Table of contents

How do I manage user agents with MechanicalSoup?

Managing user agents effectively is crucial for successful web scraping with MechanicalSoup. User agents help identify your scraper as a legitimate browser, reducing the chances of being blocked by anti-bot measures. This guide covers everything you need to know about setting, rotating, and managing user agents in MechanicalSoup.

What is a User Agent?

A user agent is a string that identifies the client software (browser, crawler, or application) making HTTP requests to a web server. Websites use this information to deliver appropriate content and sometimes to block automated requests. By default, MechanicalSoup uses the requests library's user agent, which clearly identifies it as an automated tool.
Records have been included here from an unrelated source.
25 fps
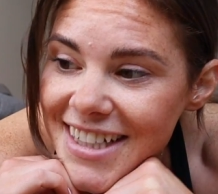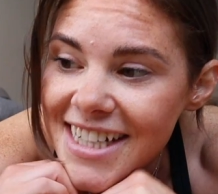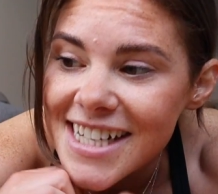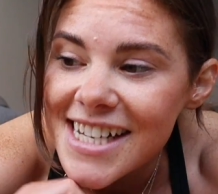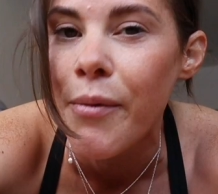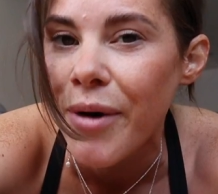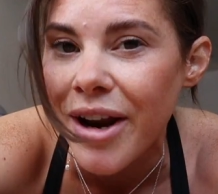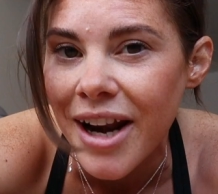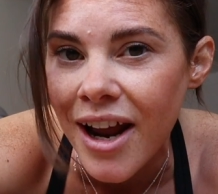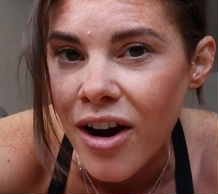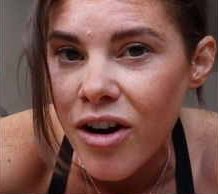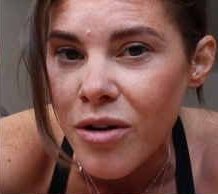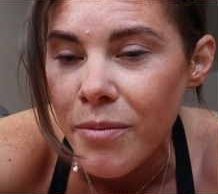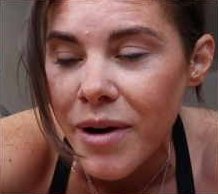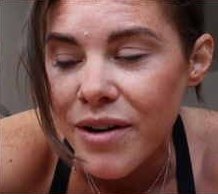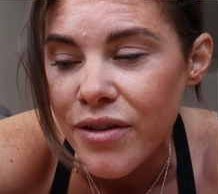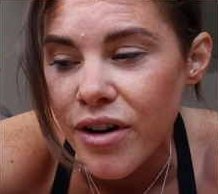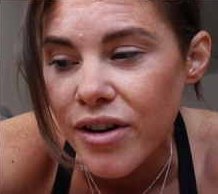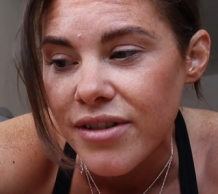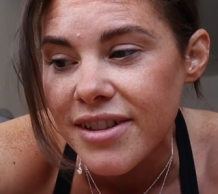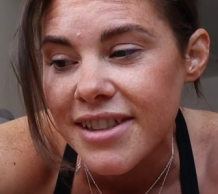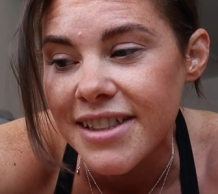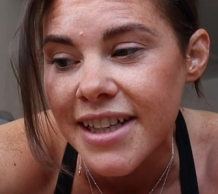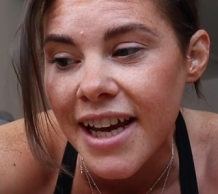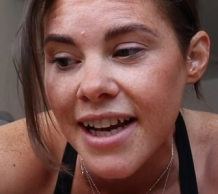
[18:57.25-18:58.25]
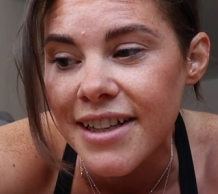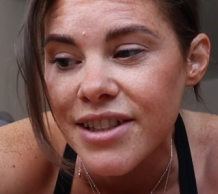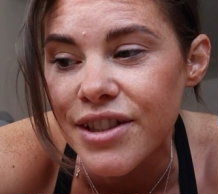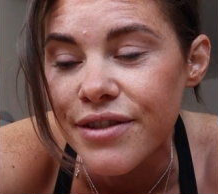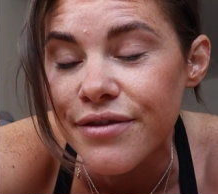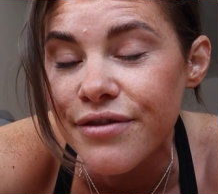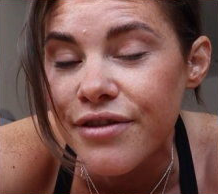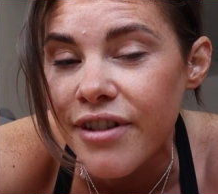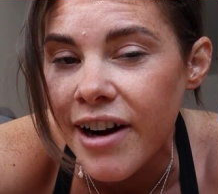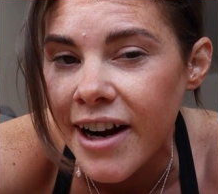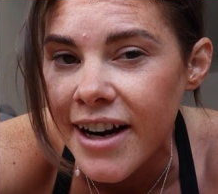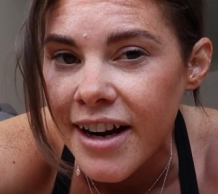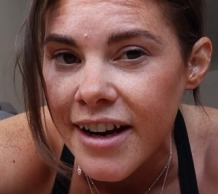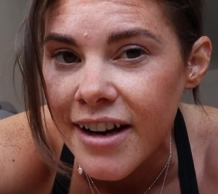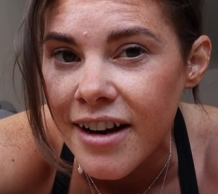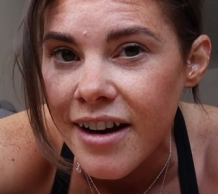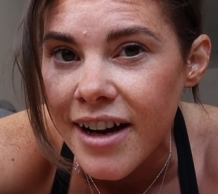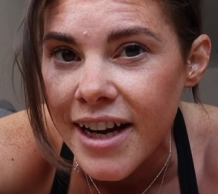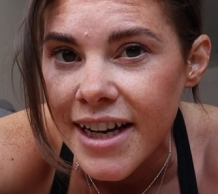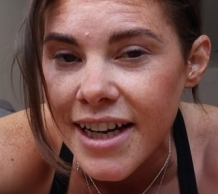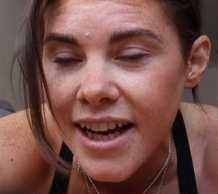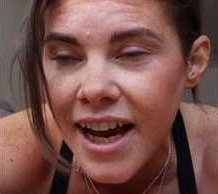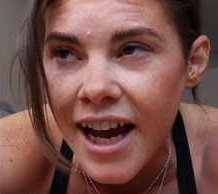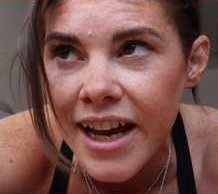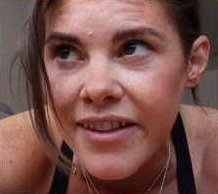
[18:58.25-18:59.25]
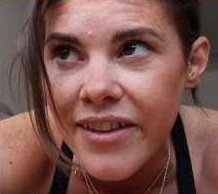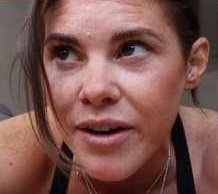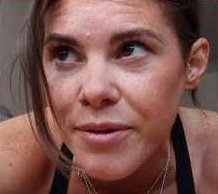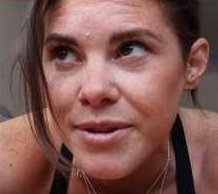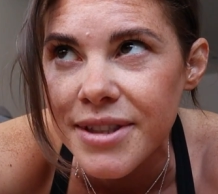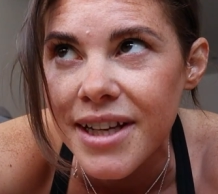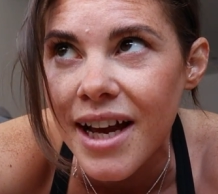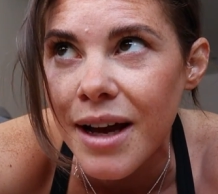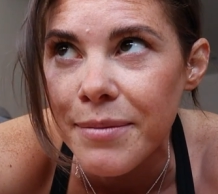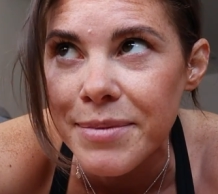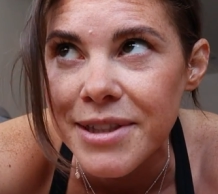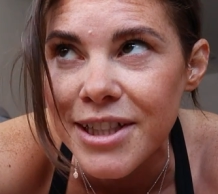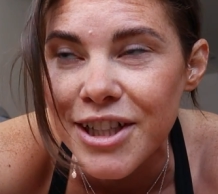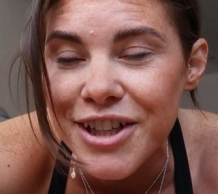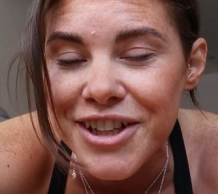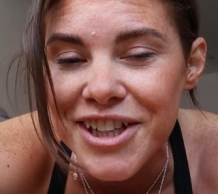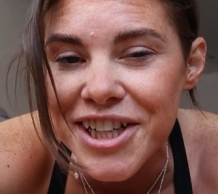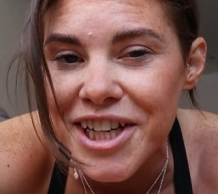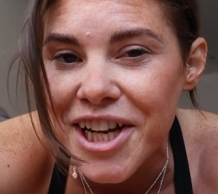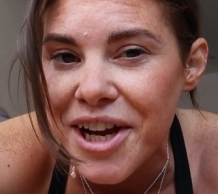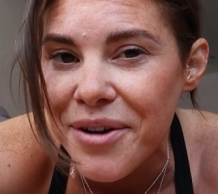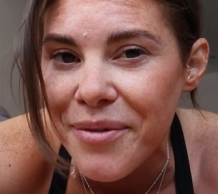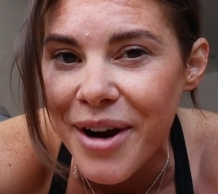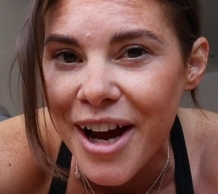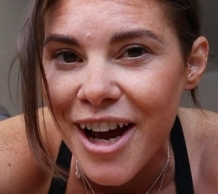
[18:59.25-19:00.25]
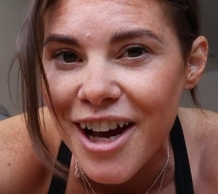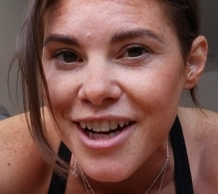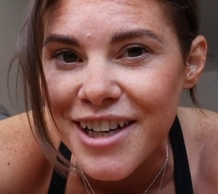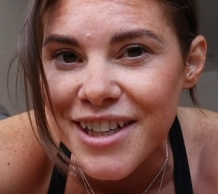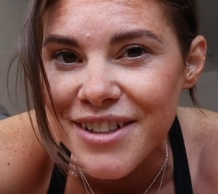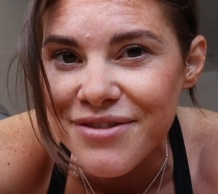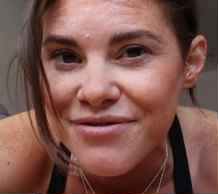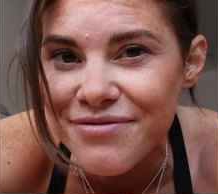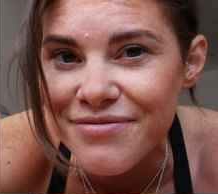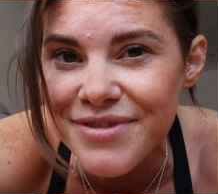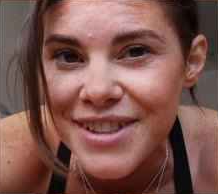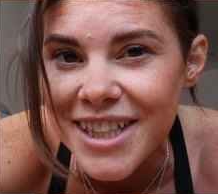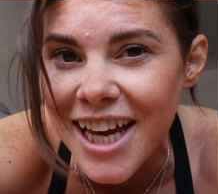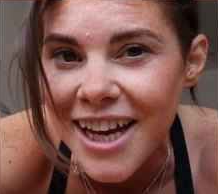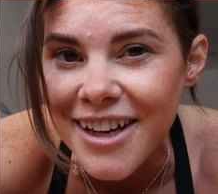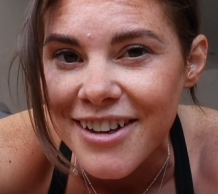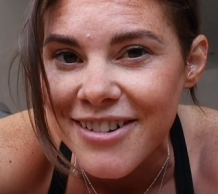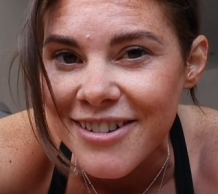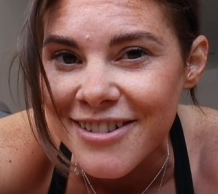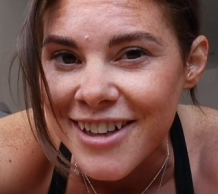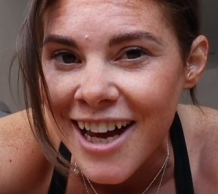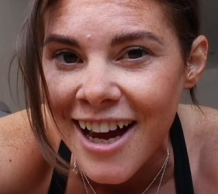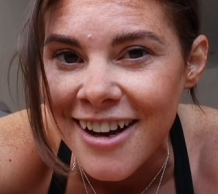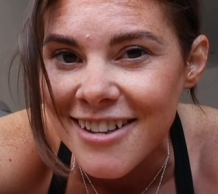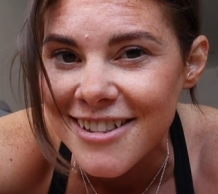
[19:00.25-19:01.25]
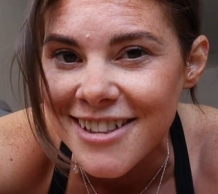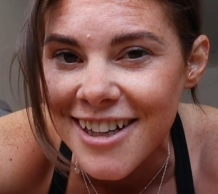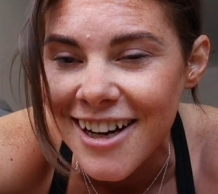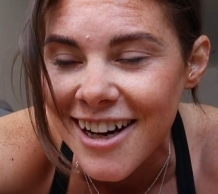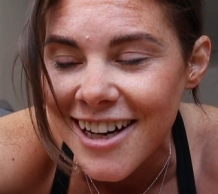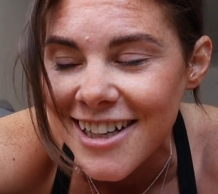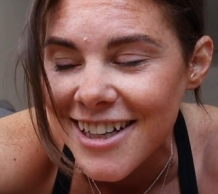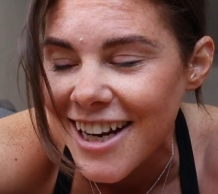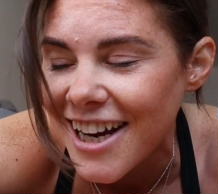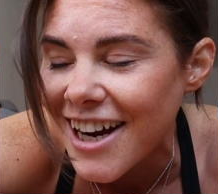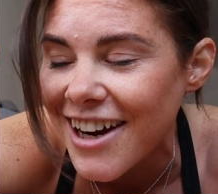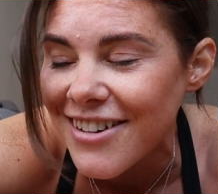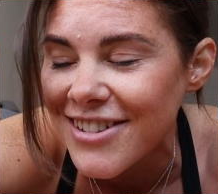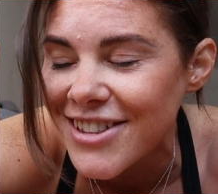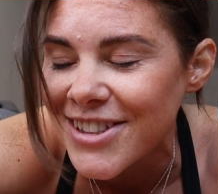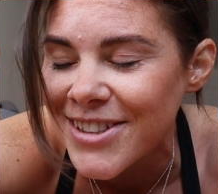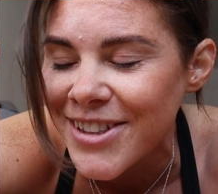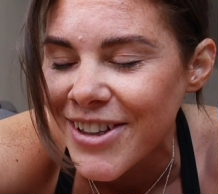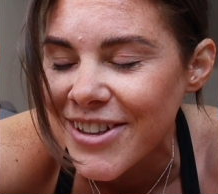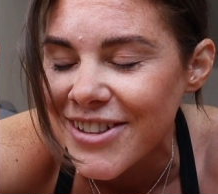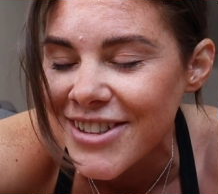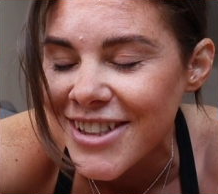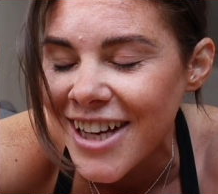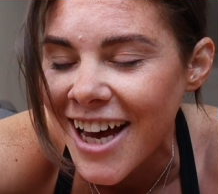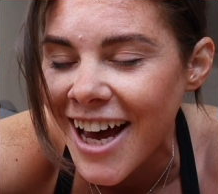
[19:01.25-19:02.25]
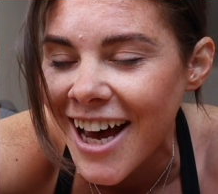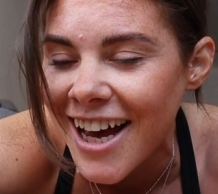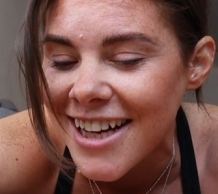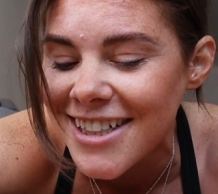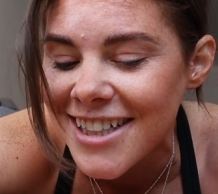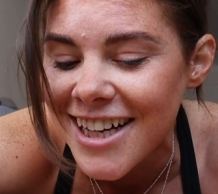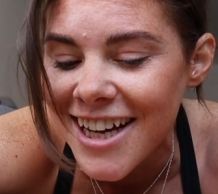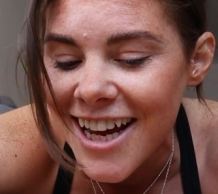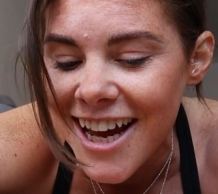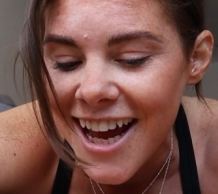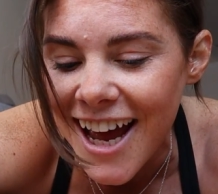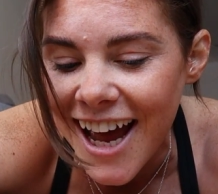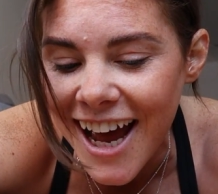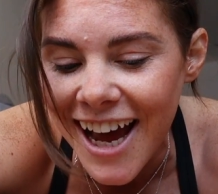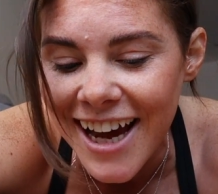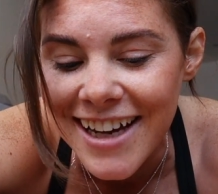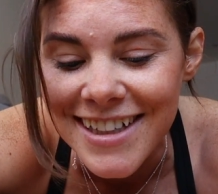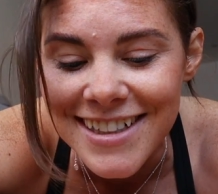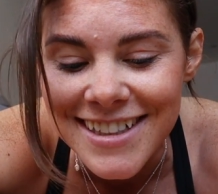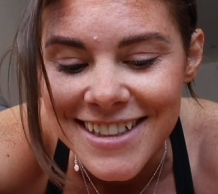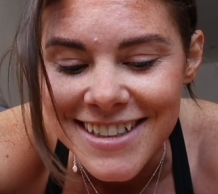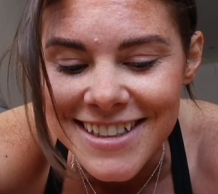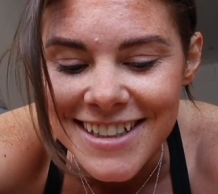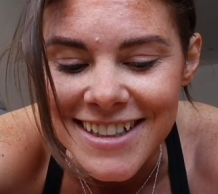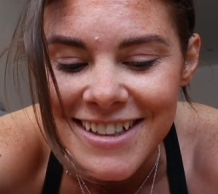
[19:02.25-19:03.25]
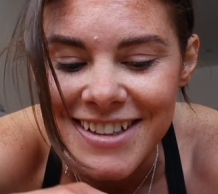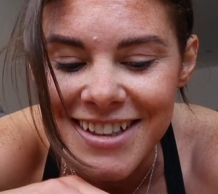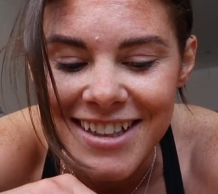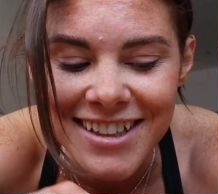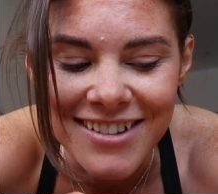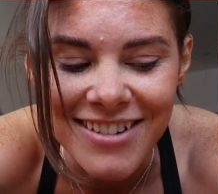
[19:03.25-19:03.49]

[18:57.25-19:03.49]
I went out on my roller skates on Friday night, and there was absolutely no way I could skate outside. Like, I was so scared, and the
Setting a Custom User Agent

Basic User Agent Configuration

The simplest way to set a user agent in MechanicalSoup is during browser initialization:

import mechanicalsoup

# Create browser with custom user agent
browser = mechanicalsoup.StatefulBrowser(
    user_agent="Mozilla/5.0 (Windows NT 10.0; Win64; x64) AppleWebKit/537.36 (KHTML, like Gecko) Chrome/91.0.4472.124 Safari/537.36"
)

# Navigate to a website
browser.open("https://example.com")

Setting User Agent After Browser Creation

You can also modify the user agent after creating the browser instance:

import mechanicalsoup

# Create browser instance
browser = mechanicalsoup.StatefulBrowser()

# Set custom user agent
browser.session.headers.update({
    'User-Agent': 'Mozilla/5.0 (Macintosh; Intel Mac OS X 10_15_7) AppleWebKit/537.36 (KHTML, like Gecko) Chrome/91.0.4472.124 Safari/537.36'
})

# Make requests with the new user agent
response = browser.open("https://httpbin.org/user-agent")
print(response.text)

Popular User Agent Strings

Here are some commonly used user agent strings for different browsers and platforms:

user_agents = {
    'chrome_windows': 'Mozilla/5.0 (Windows NT 10.0; Win64; x64) AppleWebKit/537.36 (KHTML, like Gecko) Chrome/120.0.0.0 Safari/537.36',
    'firefox_windows': 'Mozilla/5.0 (Windows NT 10.0; Win64; x64; rv:109.0) Gecko/20100101 Firefox/121.0',
    'safari_mac': 'Mozilla/5.0 (Macintosh; Intel Mac OS X 10_15_7) AppleWebKit/605.1.15 (KHTML, like Gecko) Version/17.2 Safari/605.1.15',
    'chrome_mac': 'Mozilla/5.0 (Macintosh; Intel Mac OS X 10_15_7) AppleWebKit/537.36 (KHTML, like Gecko) Chrome/120.0.0.0 Safari/537.36',
    'edge_windows': 'Mozilla/5.0 (Windows NT 10.0; Win64; x64) AppleWebKit/537.36 (KHTML, like Gecko) Chrome/120.0.0.0 Safari/537.36 Edg/120.0.0.0'
}

# Use a specific user agent
browser = mechanicalsoup.StatefulBrowser(user_agent=user_agents['chrome_windows'])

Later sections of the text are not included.